Gdy sama się czegoś dowiem, to tez wkleję, może komuś się kiedyś przyda.
Mirabelka, dzięki z góry za dobre chęci 🙂 (chociaż w zasadzie jeśli ma dobrze pójść to w wakacje powinno być już "za późno" 😉)
oglądałam jakiś program kiedyś, że koło Grodziska Maz. gość ma wielbłąda i na nim jeździ jak na koniu, również do sklepu - wzbudzając konsternację wśród ludzi
dempsey, wow! jak kupisz wielbłąda będę mogła go obejrzeć?
ho!! Dodofon to chyba ten:
http://www.flickr.com/photos/lemarcin/1140551115/niezły byku 🤔
dzięki za namiar, to akurat blisko nas
cieciorka.. no nie wiem czy ja kupię, ale pewne środowiska związane z moim mężem i jego działalnoscią się bardzo przymierzają do zapoznania się z takim potworem. oczywiście że damy pogłaskać 🙂 a może będę szukać luzaka 😁
dempsey, luzak wielbłąda 🤣 -jak kupicie jednogarbnego to będę do niego po arabsku mówić 😀
Na wielbłąda pasuje się jakoś siodło, czy pomyka na oklep?

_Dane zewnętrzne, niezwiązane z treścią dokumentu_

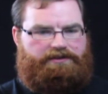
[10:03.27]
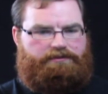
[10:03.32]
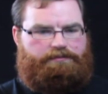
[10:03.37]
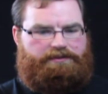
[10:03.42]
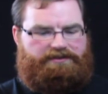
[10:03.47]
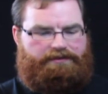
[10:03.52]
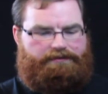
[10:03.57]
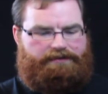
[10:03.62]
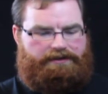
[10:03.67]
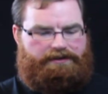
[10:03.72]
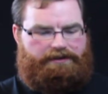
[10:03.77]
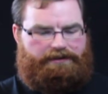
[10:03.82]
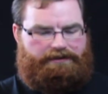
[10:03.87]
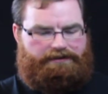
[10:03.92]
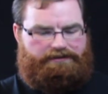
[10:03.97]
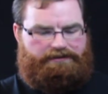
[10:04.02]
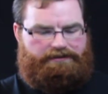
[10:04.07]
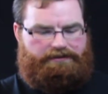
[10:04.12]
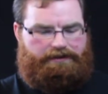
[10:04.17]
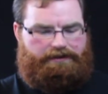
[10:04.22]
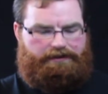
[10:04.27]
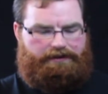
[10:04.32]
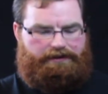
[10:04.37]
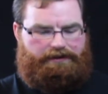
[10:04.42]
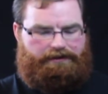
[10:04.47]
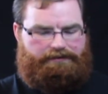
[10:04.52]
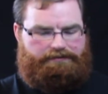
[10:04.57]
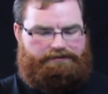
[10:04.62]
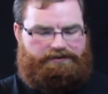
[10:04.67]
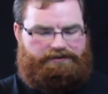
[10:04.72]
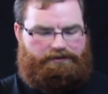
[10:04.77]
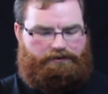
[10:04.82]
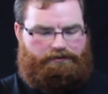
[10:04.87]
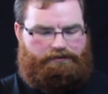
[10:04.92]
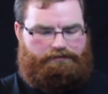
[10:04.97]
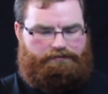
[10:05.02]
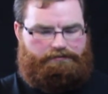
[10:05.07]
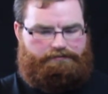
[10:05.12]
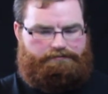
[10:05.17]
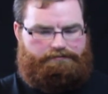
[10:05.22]
specific things.
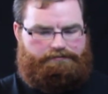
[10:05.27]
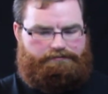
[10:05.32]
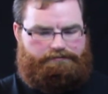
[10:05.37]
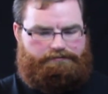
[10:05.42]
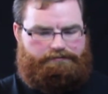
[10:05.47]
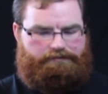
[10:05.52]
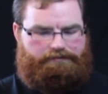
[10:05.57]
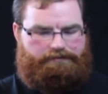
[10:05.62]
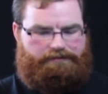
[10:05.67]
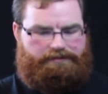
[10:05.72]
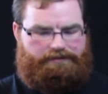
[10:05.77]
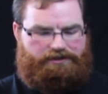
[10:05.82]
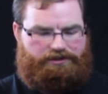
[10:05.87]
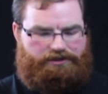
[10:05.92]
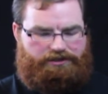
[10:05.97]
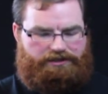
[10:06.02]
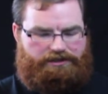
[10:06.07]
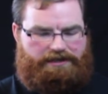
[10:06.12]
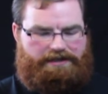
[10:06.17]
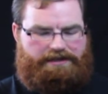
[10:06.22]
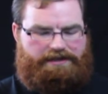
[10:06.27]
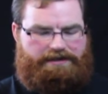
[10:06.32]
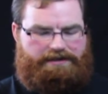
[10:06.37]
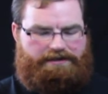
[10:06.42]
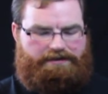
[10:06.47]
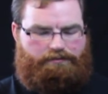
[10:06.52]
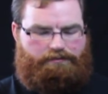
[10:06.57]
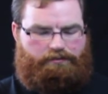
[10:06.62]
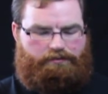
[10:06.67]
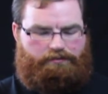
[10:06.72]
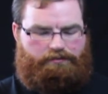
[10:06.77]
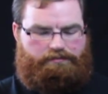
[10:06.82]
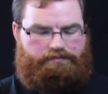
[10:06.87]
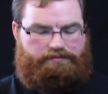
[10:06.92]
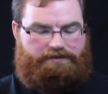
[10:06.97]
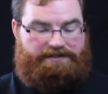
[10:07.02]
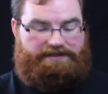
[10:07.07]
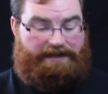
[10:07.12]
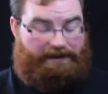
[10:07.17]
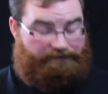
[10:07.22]
So she
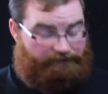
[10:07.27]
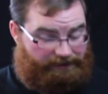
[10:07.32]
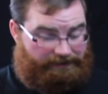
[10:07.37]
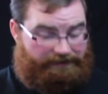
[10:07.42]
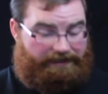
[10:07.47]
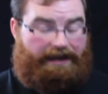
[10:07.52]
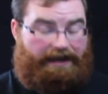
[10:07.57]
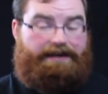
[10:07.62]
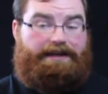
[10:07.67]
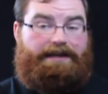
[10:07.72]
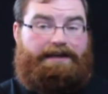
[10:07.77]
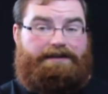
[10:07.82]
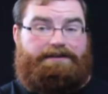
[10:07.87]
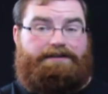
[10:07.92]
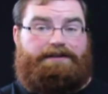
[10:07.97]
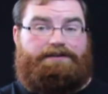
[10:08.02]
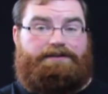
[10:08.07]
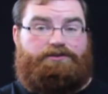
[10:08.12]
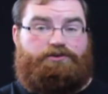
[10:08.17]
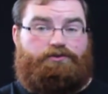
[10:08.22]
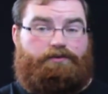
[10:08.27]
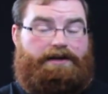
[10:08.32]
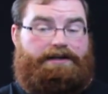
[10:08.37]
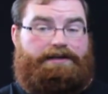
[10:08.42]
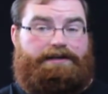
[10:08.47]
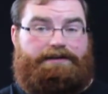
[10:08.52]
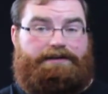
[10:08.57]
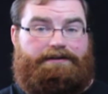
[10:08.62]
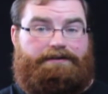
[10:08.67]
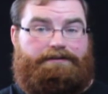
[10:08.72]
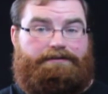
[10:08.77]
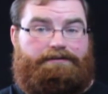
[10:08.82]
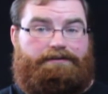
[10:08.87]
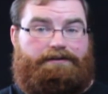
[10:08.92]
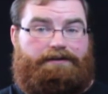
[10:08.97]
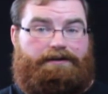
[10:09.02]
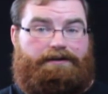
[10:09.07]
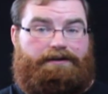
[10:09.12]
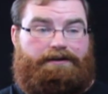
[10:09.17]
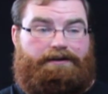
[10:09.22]
definitely had a hand in training
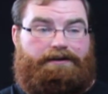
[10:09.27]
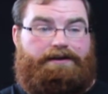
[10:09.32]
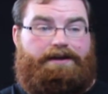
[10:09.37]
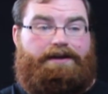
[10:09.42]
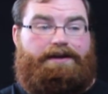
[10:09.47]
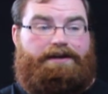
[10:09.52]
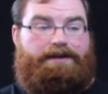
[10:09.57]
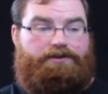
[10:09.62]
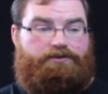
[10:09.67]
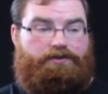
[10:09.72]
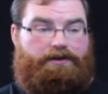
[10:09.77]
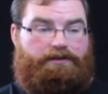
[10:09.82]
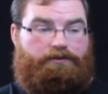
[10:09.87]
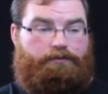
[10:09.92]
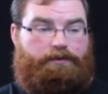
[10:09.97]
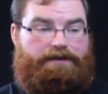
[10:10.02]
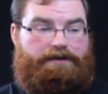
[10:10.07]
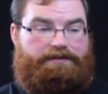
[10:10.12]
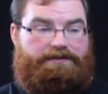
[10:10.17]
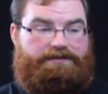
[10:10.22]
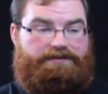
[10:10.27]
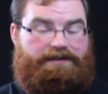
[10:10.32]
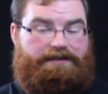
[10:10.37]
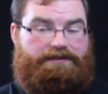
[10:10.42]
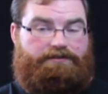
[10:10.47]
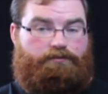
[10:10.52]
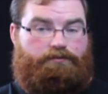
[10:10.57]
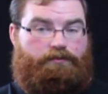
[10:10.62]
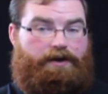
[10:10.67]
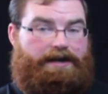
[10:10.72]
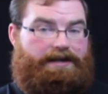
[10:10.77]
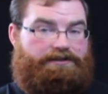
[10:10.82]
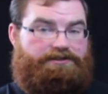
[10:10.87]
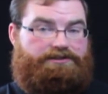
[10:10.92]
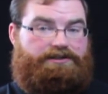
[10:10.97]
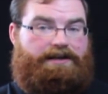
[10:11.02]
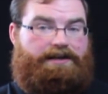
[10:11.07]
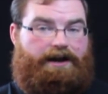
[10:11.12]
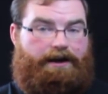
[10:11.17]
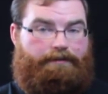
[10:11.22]
the ravens in
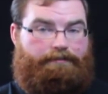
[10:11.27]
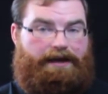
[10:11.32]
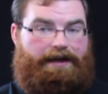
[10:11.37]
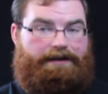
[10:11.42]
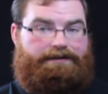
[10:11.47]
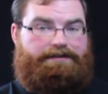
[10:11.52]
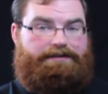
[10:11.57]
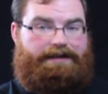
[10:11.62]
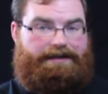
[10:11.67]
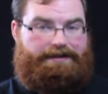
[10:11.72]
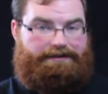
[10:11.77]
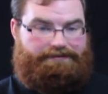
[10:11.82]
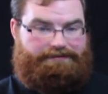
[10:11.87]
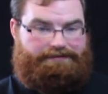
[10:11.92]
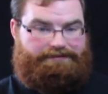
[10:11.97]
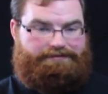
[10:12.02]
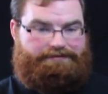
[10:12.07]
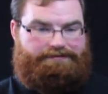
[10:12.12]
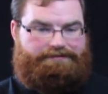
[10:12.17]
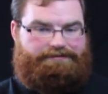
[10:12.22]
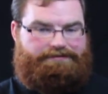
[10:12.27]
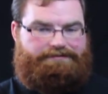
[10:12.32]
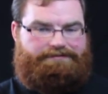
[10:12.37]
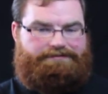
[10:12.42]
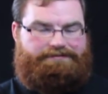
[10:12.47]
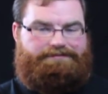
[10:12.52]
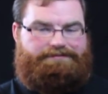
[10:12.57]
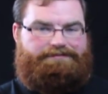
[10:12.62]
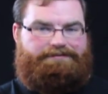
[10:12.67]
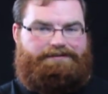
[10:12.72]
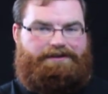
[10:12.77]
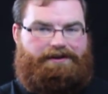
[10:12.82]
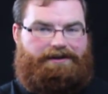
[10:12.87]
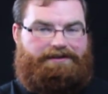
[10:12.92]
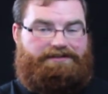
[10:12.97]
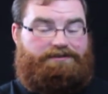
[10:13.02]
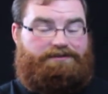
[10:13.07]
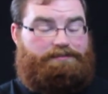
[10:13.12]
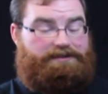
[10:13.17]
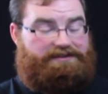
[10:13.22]
ranged combat, and
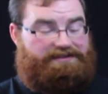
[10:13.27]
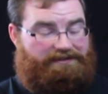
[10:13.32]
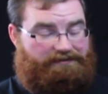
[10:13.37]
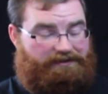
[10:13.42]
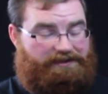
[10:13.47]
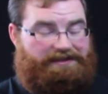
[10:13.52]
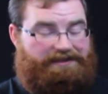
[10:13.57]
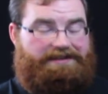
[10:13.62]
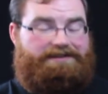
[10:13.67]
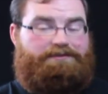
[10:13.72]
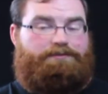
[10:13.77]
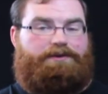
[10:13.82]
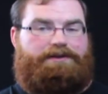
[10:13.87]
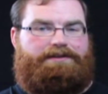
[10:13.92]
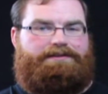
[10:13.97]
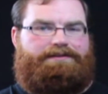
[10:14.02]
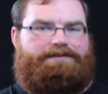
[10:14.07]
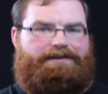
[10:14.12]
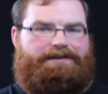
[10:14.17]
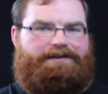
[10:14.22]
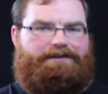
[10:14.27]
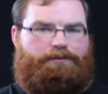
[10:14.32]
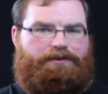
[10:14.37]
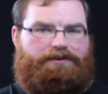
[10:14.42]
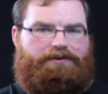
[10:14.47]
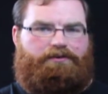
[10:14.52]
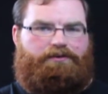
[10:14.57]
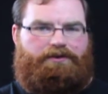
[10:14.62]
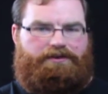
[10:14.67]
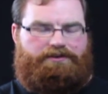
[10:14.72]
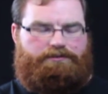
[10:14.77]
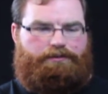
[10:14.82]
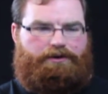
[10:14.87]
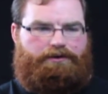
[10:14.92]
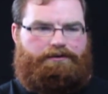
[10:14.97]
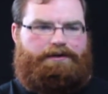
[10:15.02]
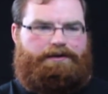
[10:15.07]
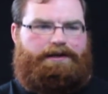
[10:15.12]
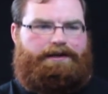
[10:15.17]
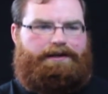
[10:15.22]
specifically with a
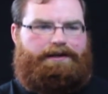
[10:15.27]
crossbow.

Te dwugarbne, włochate są chyba ładniejsze i jednak lepiej przystosowane do warunków jakie mamy w kraju.
[img]
http://upload.wikimedia.org/wikipedia/commons/thumb/3/35/Wielbłąd_Dromader.JPG/220px-Wielbłąd_Dromader.JPG[/img] 😉
baktriany cieciorka, baktriany 😉
co do pasowania siodła to może być lepsza zabawa
będę o Tobie pamiętać jak juz coś wymyślimy wielbłądziego!
po co CI wielbłąd??
for fun??
czy robisz inscenizację TrzechKróli w 2012?
czy robisz inscenizację TrzechKróli w 2012?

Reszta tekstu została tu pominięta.